Stored data entries

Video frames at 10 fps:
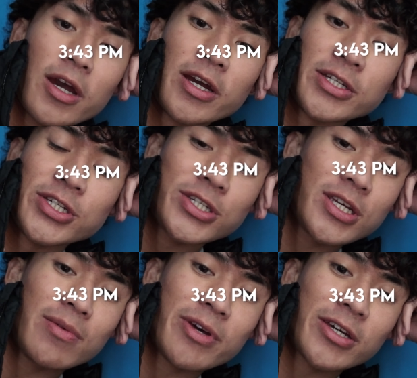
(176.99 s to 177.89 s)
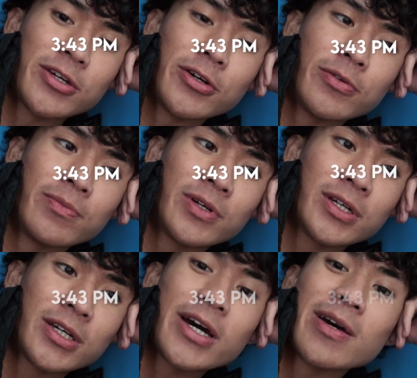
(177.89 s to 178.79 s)
Alright, just got back home.
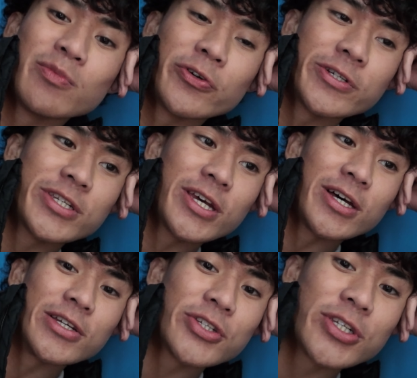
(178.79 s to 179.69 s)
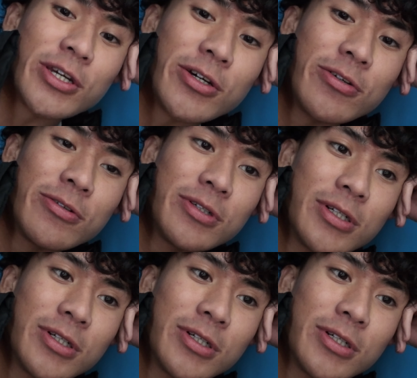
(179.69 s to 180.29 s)
I'm bored as hell, so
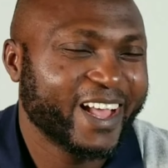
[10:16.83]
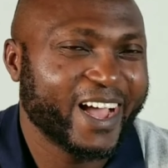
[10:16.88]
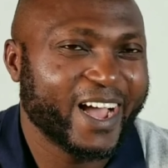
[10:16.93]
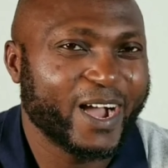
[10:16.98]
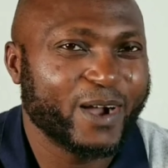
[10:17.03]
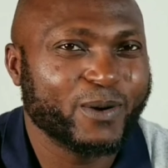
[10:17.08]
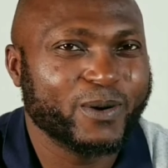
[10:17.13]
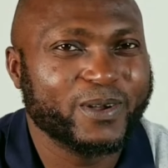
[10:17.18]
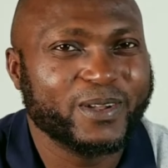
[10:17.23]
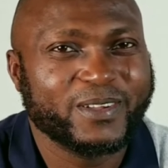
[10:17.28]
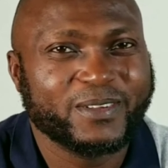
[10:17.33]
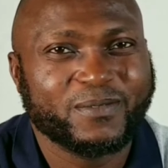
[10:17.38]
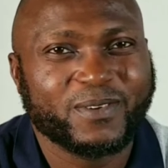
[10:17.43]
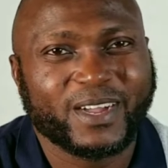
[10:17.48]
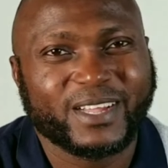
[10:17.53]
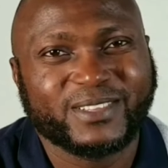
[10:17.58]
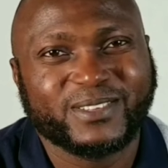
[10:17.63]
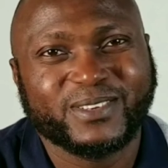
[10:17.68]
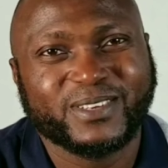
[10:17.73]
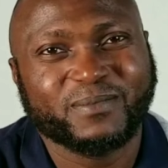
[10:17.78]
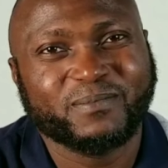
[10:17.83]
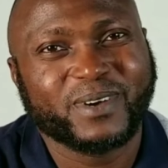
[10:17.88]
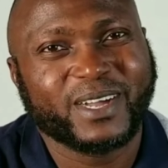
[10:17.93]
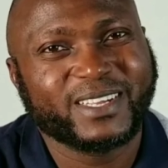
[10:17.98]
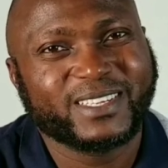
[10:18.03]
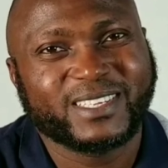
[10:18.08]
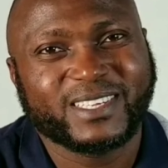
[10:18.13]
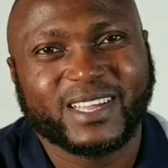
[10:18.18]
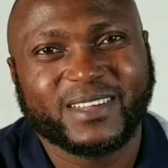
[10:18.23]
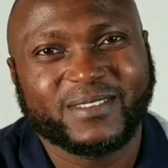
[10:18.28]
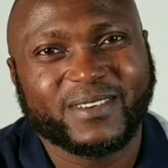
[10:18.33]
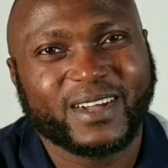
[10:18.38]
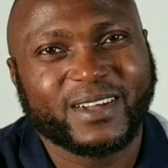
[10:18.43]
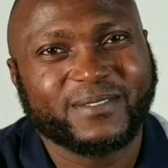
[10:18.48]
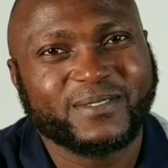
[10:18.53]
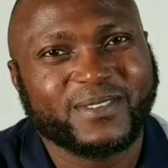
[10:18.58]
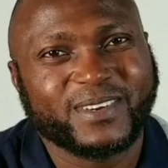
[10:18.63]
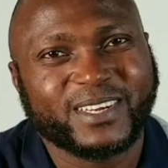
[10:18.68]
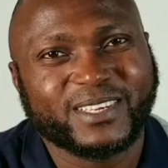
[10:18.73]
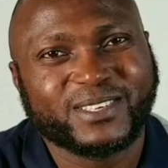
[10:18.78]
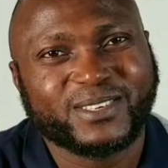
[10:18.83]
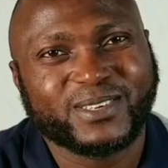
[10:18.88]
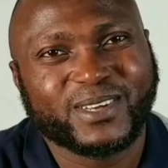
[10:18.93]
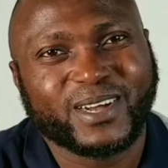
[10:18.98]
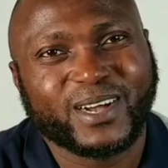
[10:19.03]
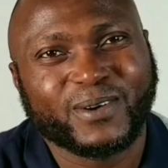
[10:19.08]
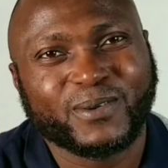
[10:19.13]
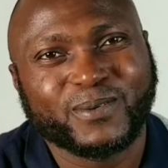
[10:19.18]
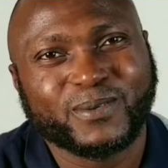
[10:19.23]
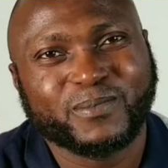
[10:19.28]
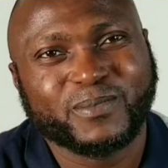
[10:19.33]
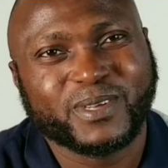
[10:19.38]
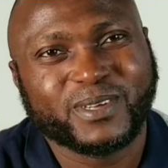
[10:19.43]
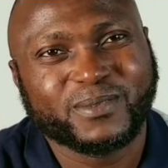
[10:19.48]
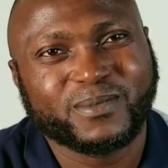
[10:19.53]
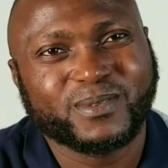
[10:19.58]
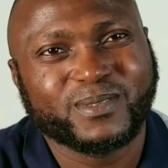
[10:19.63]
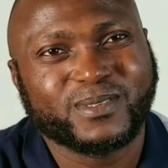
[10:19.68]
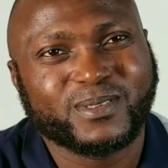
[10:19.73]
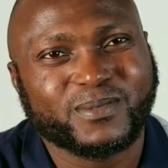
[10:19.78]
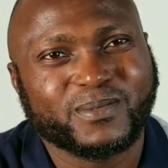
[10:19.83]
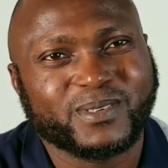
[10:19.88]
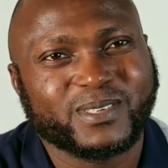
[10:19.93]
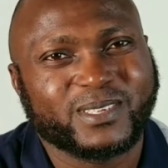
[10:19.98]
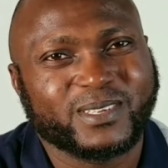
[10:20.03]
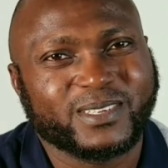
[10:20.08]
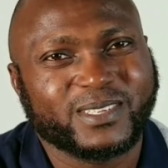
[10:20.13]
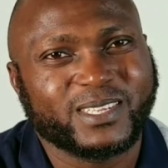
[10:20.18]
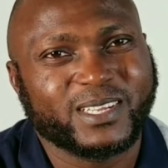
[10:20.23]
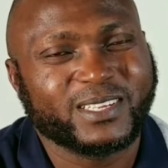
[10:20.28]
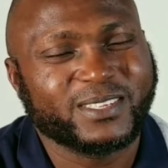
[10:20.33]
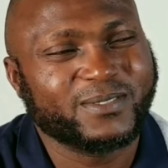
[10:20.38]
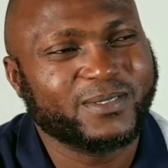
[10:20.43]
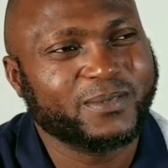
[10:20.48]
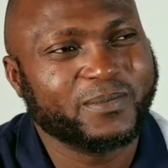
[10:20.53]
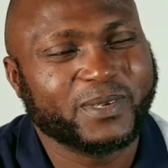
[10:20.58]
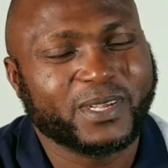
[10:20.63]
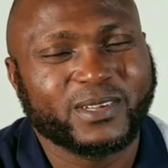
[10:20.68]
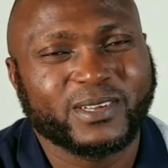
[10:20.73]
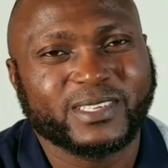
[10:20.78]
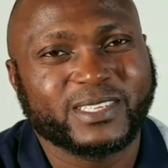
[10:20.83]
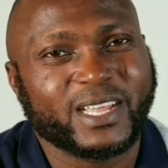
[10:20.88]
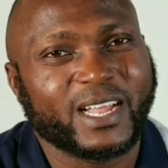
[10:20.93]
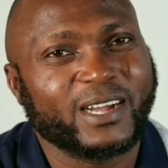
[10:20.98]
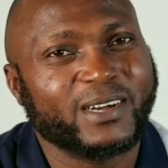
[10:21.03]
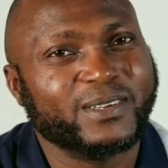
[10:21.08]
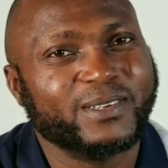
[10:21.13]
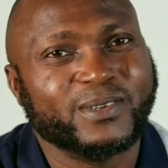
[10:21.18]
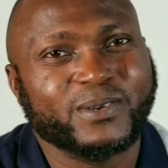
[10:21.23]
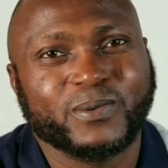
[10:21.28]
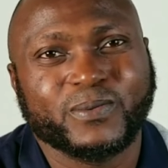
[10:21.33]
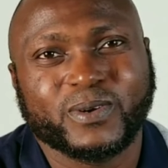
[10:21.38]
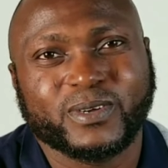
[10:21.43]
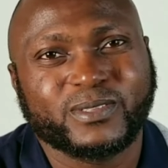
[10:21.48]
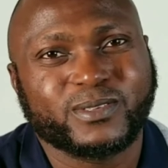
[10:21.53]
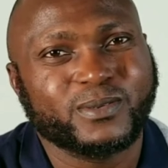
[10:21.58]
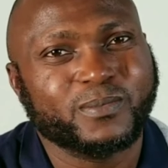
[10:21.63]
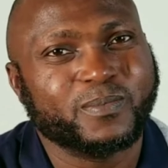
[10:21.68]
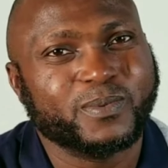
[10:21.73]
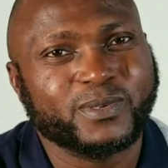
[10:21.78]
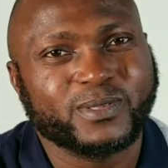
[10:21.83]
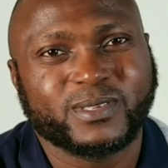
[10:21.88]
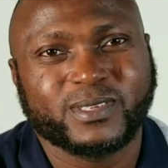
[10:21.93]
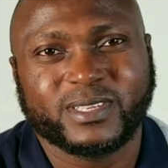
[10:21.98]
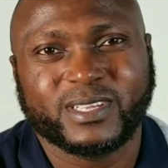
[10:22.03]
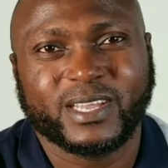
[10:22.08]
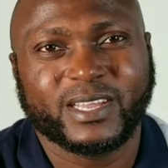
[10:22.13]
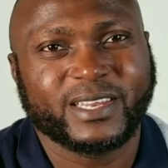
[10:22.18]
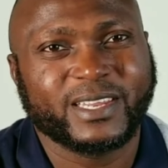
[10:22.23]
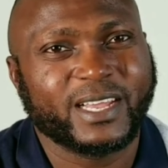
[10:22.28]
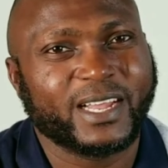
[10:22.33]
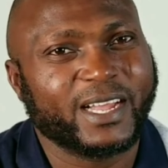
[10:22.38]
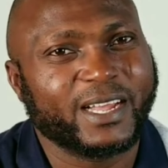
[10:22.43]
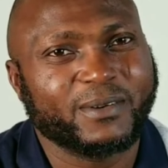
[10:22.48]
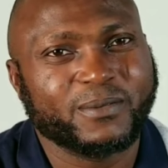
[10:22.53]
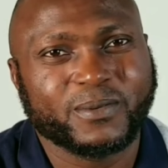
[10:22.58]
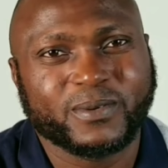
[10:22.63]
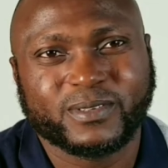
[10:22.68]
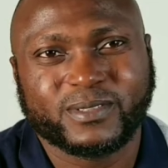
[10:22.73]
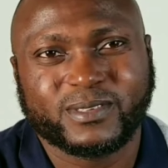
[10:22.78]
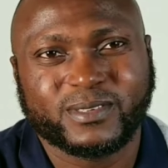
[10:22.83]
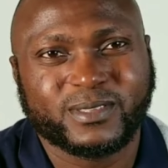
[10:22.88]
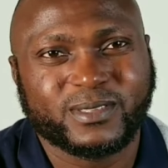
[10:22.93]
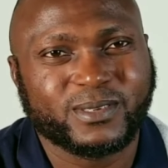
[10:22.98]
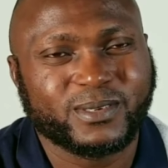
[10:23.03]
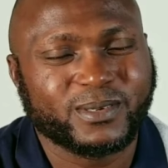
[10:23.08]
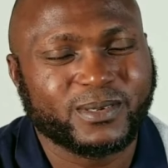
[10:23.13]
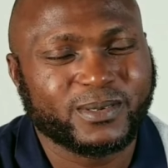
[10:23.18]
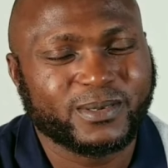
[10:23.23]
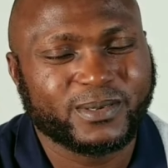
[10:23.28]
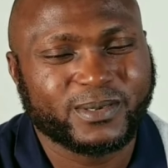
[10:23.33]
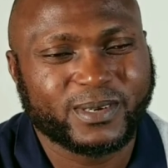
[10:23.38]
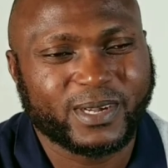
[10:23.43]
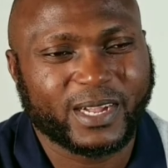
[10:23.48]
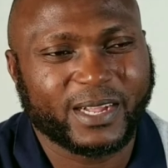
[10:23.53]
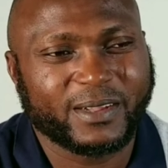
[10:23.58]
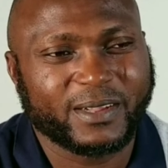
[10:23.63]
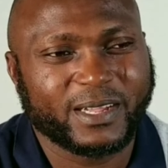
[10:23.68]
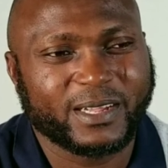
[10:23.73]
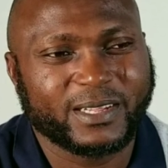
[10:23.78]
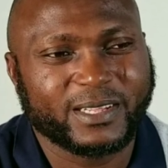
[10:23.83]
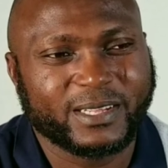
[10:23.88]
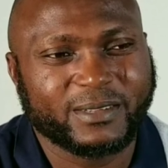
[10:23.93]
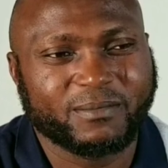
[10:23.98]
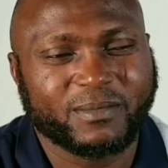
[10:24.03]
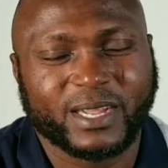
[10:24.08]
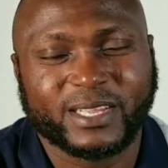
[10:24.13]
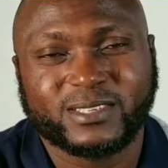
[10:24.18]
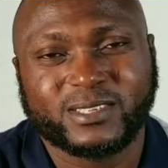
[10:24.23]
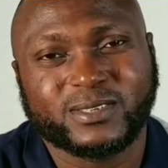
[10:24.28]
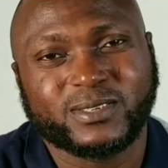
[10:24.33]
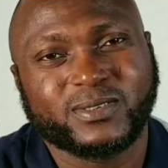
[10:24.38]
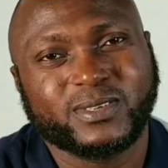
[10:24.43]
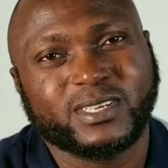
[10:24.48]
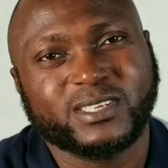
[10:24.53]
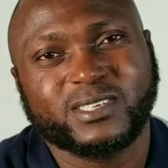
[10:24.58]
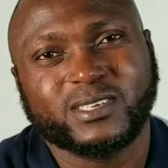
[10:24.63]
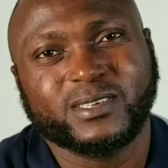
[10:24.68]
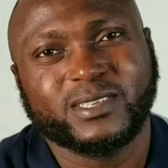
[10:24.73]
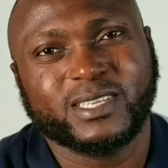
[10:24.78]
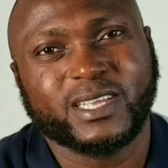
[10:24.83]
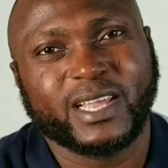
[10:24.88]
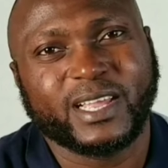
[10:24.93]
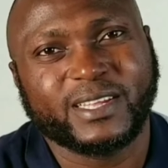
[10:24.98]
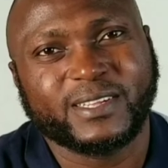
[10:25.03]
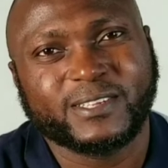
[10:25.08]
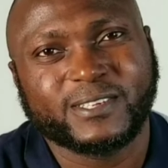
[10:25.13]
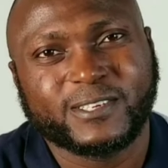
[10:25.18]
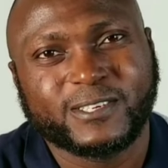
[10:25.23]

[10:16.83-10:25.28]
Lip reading: If I do it myself, I'm very sure I won't be able to be successful because I don't know what to put together and what to do in my situation then.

**EXERCISE DESCRIPTION:** Without the pictures, return the entries exactly as they appear.

**PROBLEM SOLUTION:**
Video frames at 10 fps:
(176.99 s to 177.89 s)
(177.89 s to 178.79 s)
Alright, just got back home.
(178.79 s to 179.69 s)
(179.69 s to 180.29 s)
I'm bored as hell, so
[10:16.83]
[10:16.88]
[10:16.93]
[10:16.98]
[10:17.03]
[10:17.08]
[10:17.13]
[10:17.18]
[10:17.23]
[10:17.28]
[10:17.33]
[10:17.38]
[10:17.43]
[10:17.48]
[10:17.53]
[10:17.58]
[10:17.63]
[10:17.68]
[10:17.73]
[10:17.78]
[10:17.83]
[10:17.88]
[10:17.93]
[10:17.98]
[10:18.03]
[10:18.08]
[10:18.13]
[10:18.18]
[10:18.23]
[10:18.28]
[10:18.33]
[10:18.38]
[10:18.43]
[10:18.48]
[10:18.53]
[10:18.58]
[10:18.63]
[10:18.68]
[10:18.73]
[10:18.78]
[10:18.83]
[10:18.88]
[10:18.93]
[10:18.98]
[10:19.03]
[10:19.08]
[10:19.13]
[10:19.18]
[10:19.23]
[10:19.28]
[10:19.33]
[10:19.38]
[10:19.43]
[10:19.48]
[10:19.53]
[10:19.58]
[10:19.63]
[10:19.68]
[10:19.73]
[10:19.78]
[10:19.83]
[10:19.88]
[10:19.93]
[10:19.98]
[10:20.03]
[10:20.08]
[10:20.13]
[10:20.18]
[10:20.23]
[10:20.28]
[10:20.33]
[10:20.38]
[10:20.43]
[10:20.48]
[10:20.53]
[10:20.58]
[10:20.63]
[10:20.68]
[10:20.73]
[10:20.78]
[10:20.83]
[10:20.88]
[10:20.93]
[10:20.98]
[10:21.03]
[10:21.08]
[10:21.13]
[10:21.18]
[10:21.23]
[10:21.28]
[10:21.33]
[10:21.38]
[10:21.43]
[10:21.48]
[10:21.53]
[10:21.58]
[10:21.63]
[10:21.68]
[10:21.73]
[10:21.78]
[10:21.83]
[10:21.88]
[10:21.93]
[10:21.98]
[10:22.03]
[10:22.08]
[10:22.13]
[10:22.18]
[10:22.23]
[10:22.28]
[10:22.33]
[10:22.38]
[10:22.43]
[10:22.48]
[10:22.53]
[10:22.58]
[10:22.63]
[10:22.68]
[10:22.73]
[10:22.78]
[10:22.83]
[10:22.88]
[10:22.93]
[10:22.98]
[10:23.03]
[10:23.08]
[10:23.13]
[10:23.18]
[10:23.23]
[10:23.28]
[10:23.33]
[10:23.38]
[10:23.43]
[10:23.48]
[10:23.53]
[10:23.58]
[10:23.63]
[10:23.68]
[10:23.73]
[10:23.78]
[10:23.83]
[10:23.88]
[10:23.93]
[10:23.98]
[10:24.03]
[10:24.08]
[10:24.13]
[10:24.18]
[10:24.23]
[10:24.28]
[10:24.33]
[10:24.38]
[10:24.43]
[10:24.48]
[10:24.53]
[10:24.58]
[10:24.63]
[10:24.68]
[10:24.73]
[10:24.78]
[10:24.83]
[10:24.88]
[10:24.93]
[10:24.98]
[10:25.03]
[10:25.08]
[10:25.13]
[10:25.18]
[10:25.23]

[10:16.83-10:25.28]
Lip reading: If I do it myself, I'm very sure I won't be able to be successful because I don't know what to put together and what to do in my situation then.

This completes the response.